> [Task brief]:
Set the whole listing down again, word for word, with no pictures.

> [Entries provided]:
--------------------
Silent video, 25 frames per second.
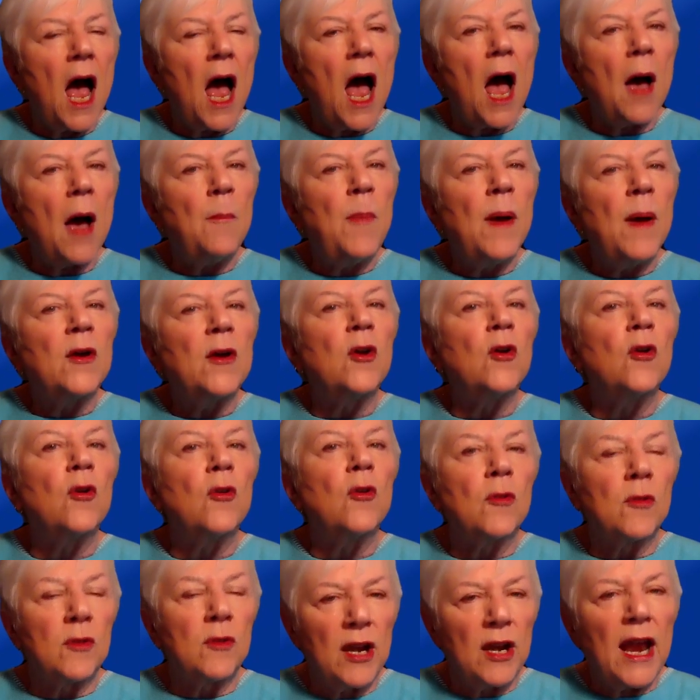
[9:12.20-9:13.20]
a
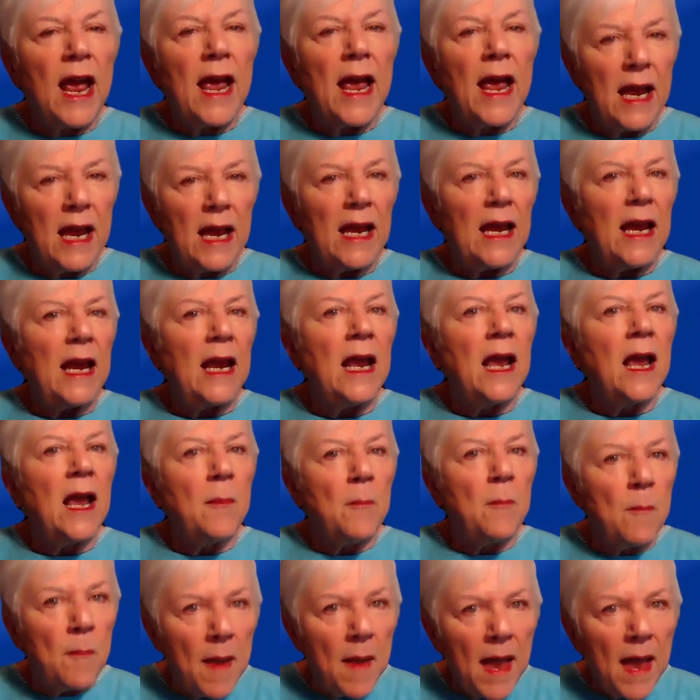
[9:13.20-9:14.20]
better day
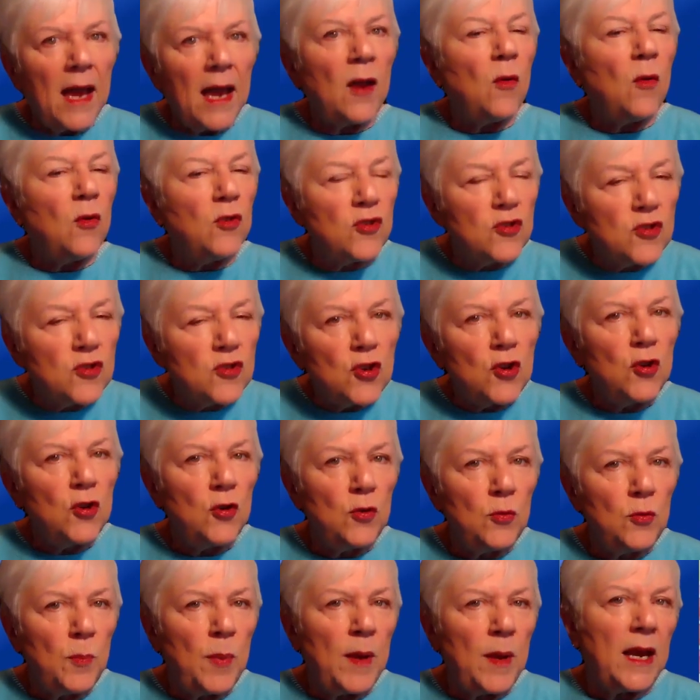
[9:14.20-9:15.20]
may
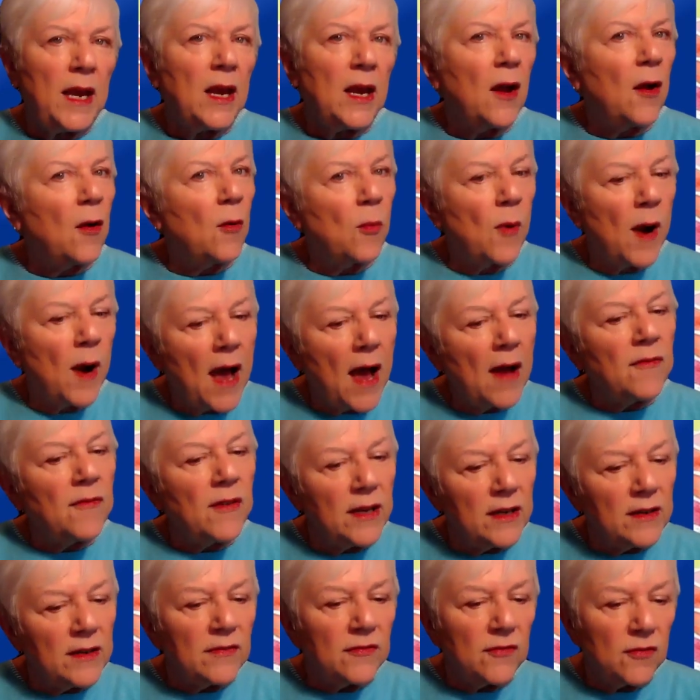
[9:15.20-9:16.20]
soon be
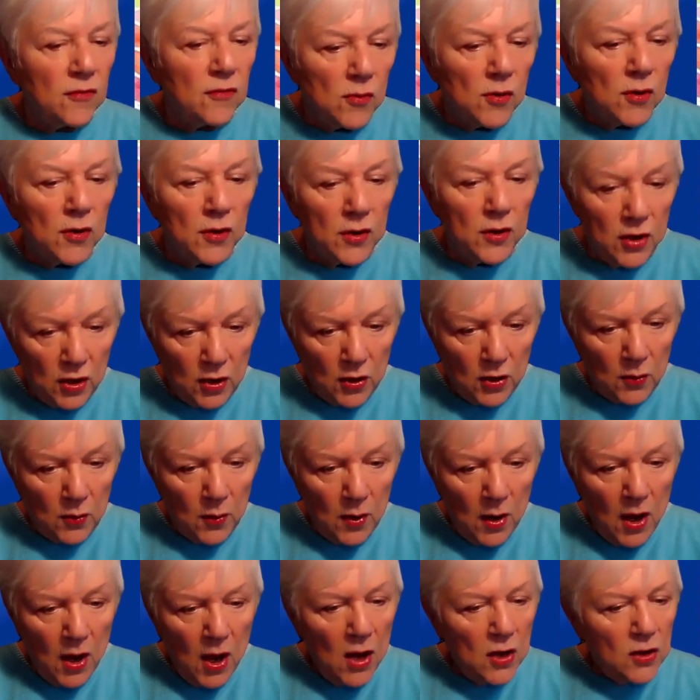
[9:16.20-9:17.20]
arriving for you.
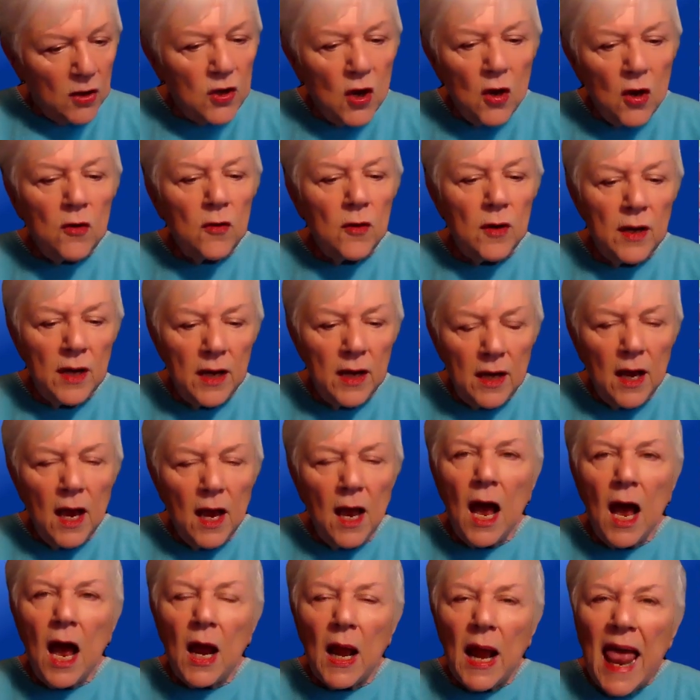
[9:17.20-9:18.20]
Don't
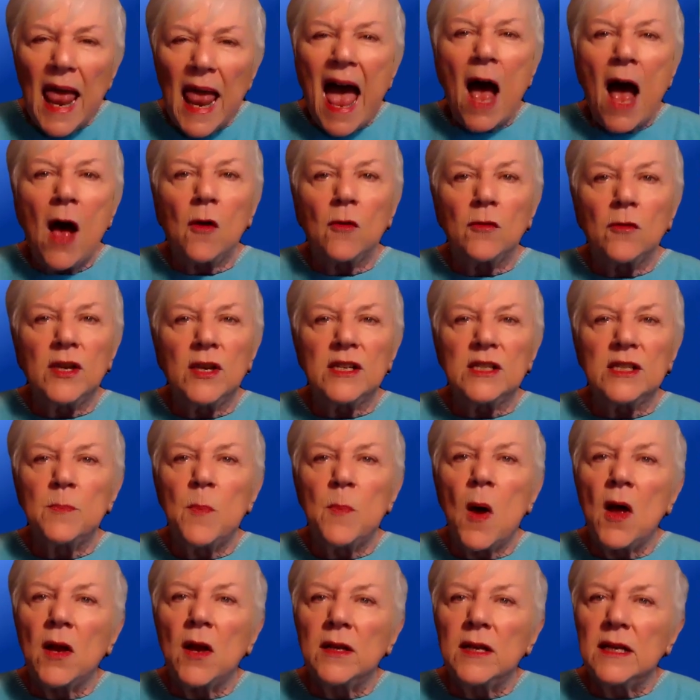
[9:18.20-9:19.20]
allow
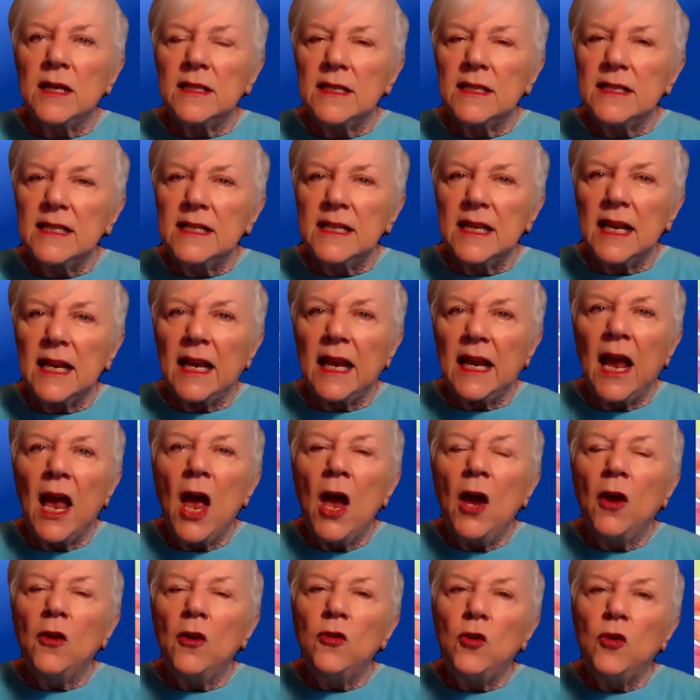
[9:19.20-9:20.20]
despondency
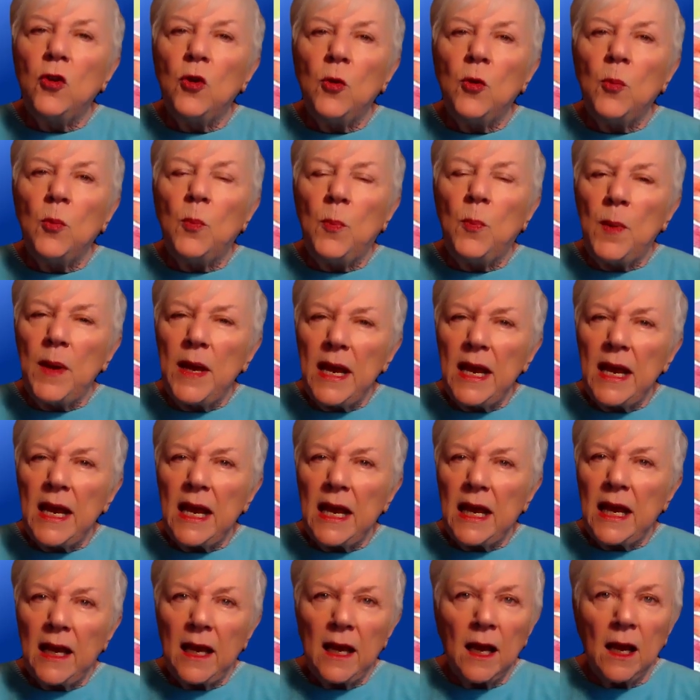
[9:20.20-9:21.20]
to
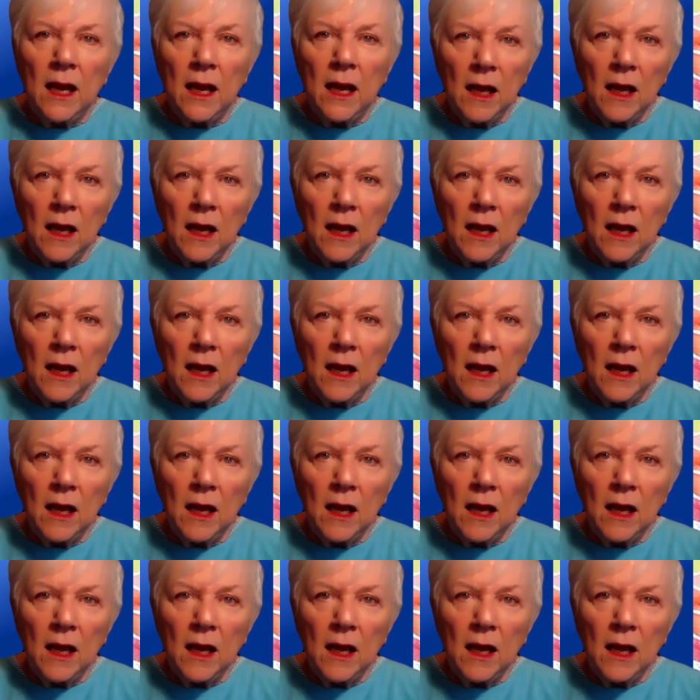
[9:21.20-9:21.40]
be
--------------------
> [Completed task]:
Silent video, 25 frames per second.
[9:12.20-9:13.20]
a
[9:13.20-9:14.20]
better day
[9:14.20-9:15.20]
may
[9:15.20-9:16.20]
soon be
[9:16.20-9:17.20]
arriving for you.
[9:17.20-9:18.20]
Don't
[9:18.20-9:19.20]
allow
[9:19.20-9:20.20]
despondency
[9:20.20-9:21.20]
to
[9:21.20-9:21.40]
be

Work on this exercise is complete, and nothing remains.